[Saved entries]
※ ※ ※
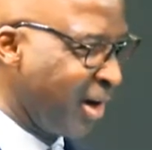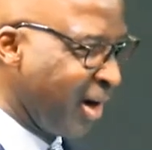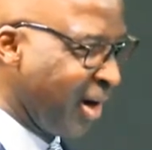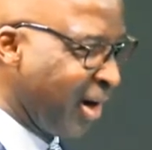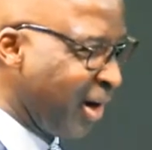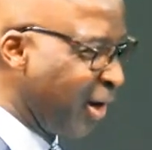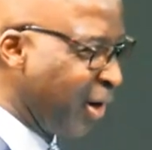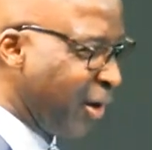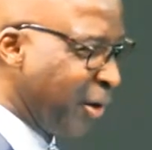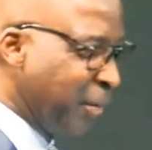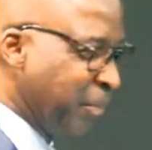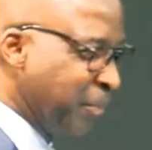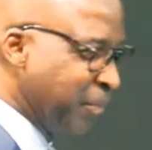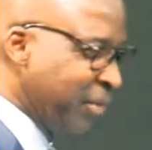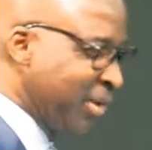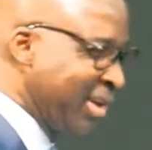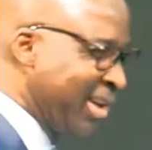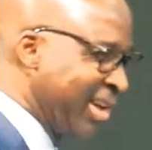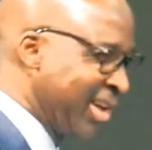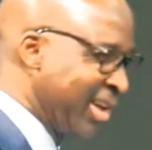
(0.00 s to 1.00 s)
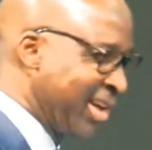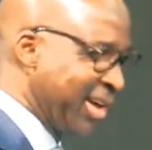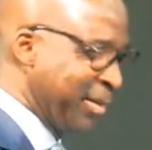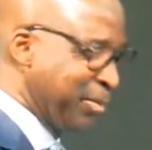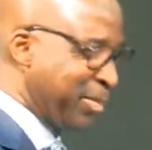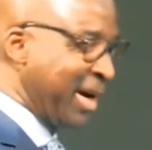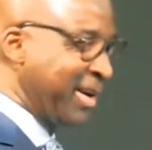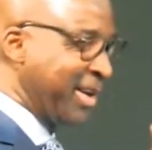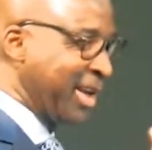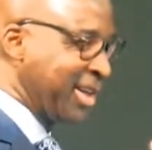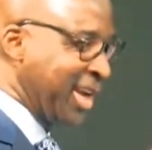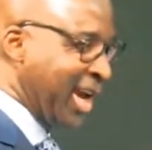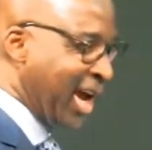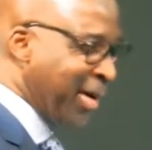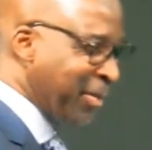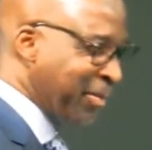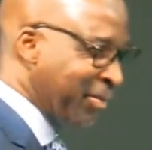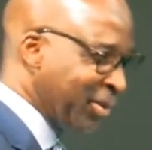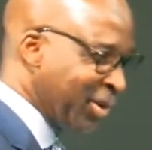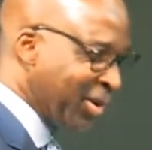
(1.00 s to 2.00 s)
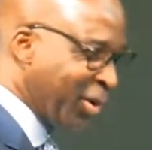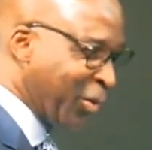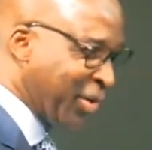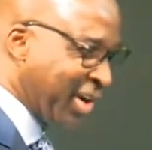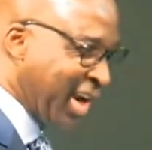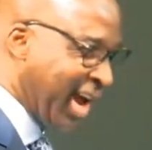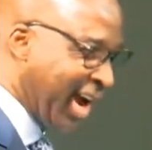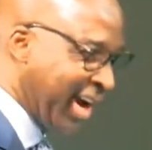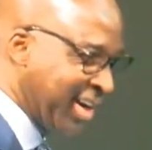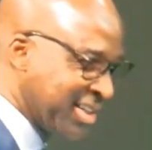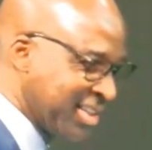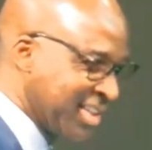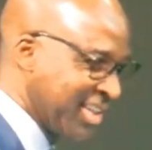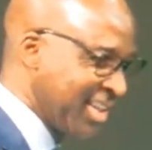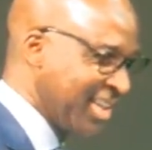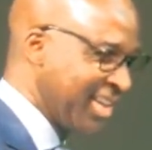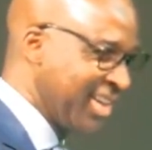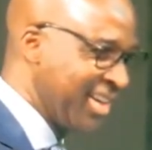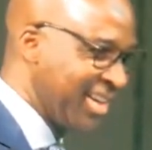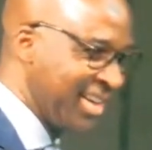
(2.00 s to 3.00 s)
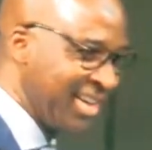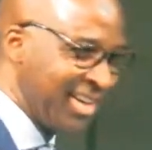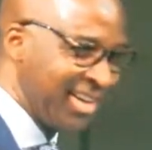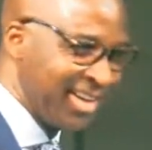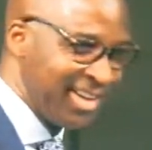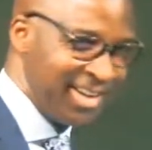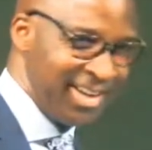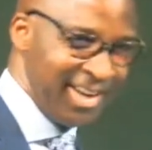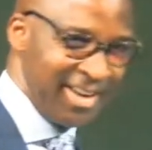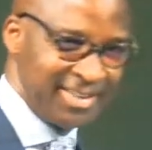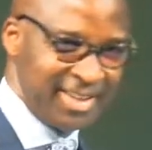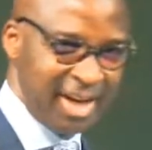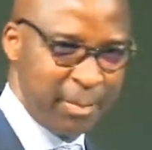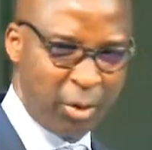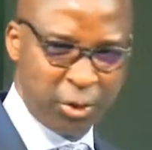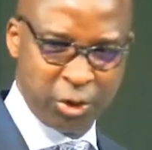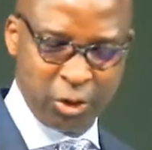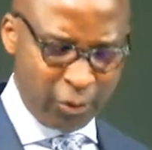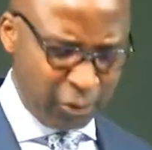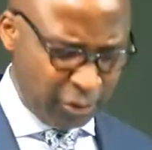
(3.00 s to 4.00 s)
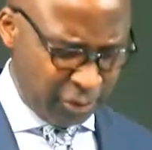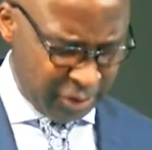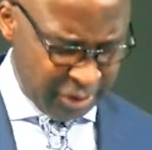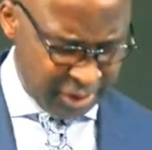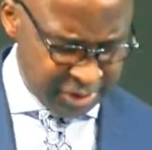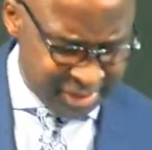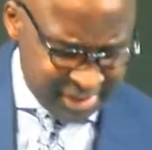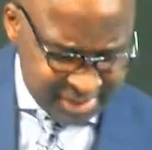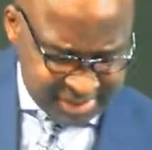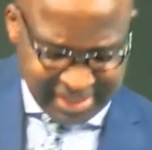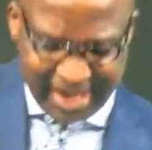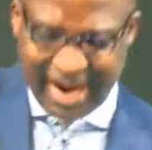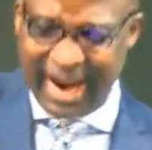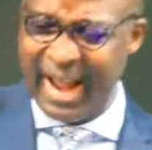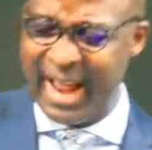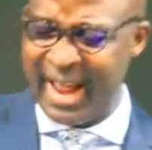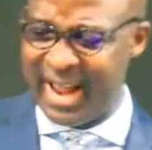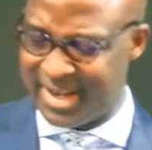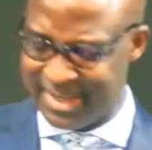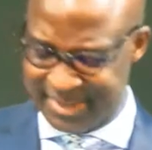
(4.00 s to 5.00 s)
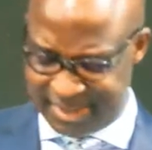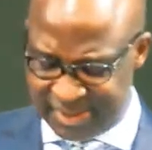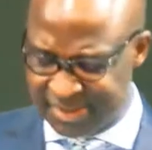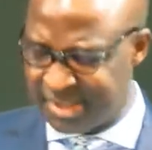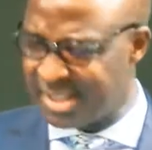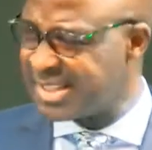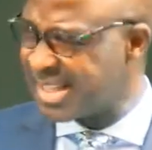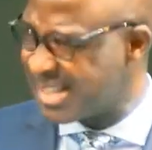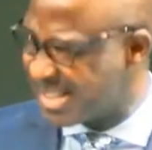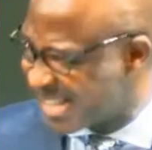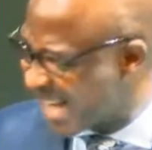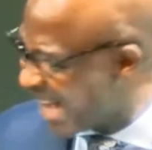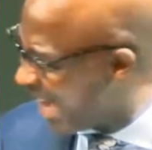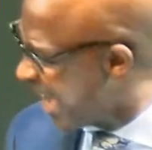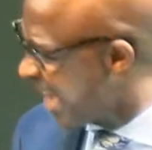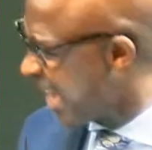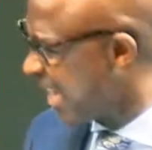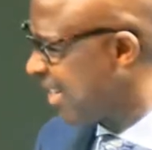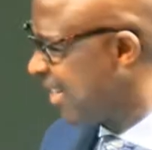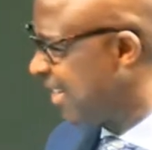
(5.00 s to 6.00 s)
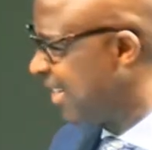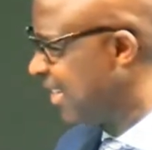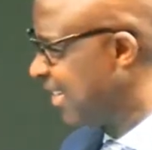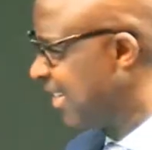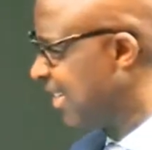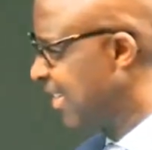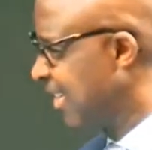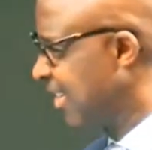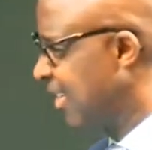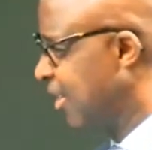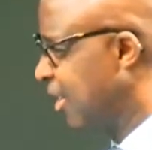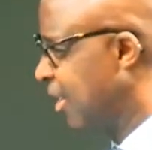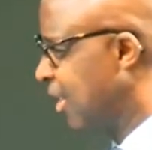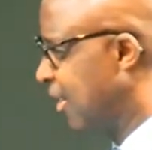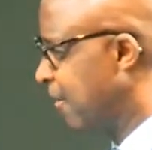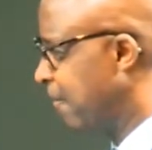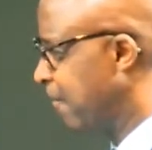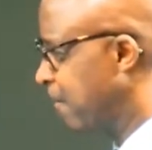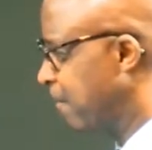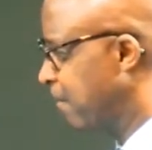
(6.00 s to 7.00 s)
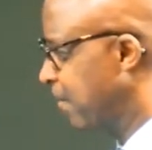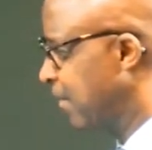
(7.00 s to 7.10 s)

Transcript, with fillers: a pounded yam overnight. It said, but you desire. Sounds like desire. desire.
※ ※ ※
■ **WHAT TO DO**
The expected answer is the data retyped exactly, without pictures.

■ **ANSWER SPACE**
(0.00 s to 1.00 s)
(1.00 s to 2.00 s)
(2.00 s to 3.00 s)
(3.00 s to 4.00 s)
(4.00 s to 5.00 s)
(5.00 s to 6.00 s)
(6.00 s to 7.00 s)
(7.00 s to 7.10 s)

Transcript, with fillers: a pounded yam overnight. It said, but you desire. Sounds like desire. desire.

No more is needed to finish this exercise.